Data for analysis —
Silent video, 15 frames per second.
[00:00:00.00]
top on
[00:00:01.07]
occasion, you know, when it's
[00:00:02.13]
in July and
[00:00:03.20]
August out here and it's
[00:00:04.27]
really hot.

Task to carry out —
The line containing "[00:00:00.00]" marks the start. Repeat it and every line after it to the end of the listing above, exactly.

Expected output —
[00:00:00.00]
top on
[00:00:01.07]
occasion, you know, when it's
[00:00:02.13]
in July and
[00:00:03.20]
August out here and it's
[00:00:04.27]
really hot.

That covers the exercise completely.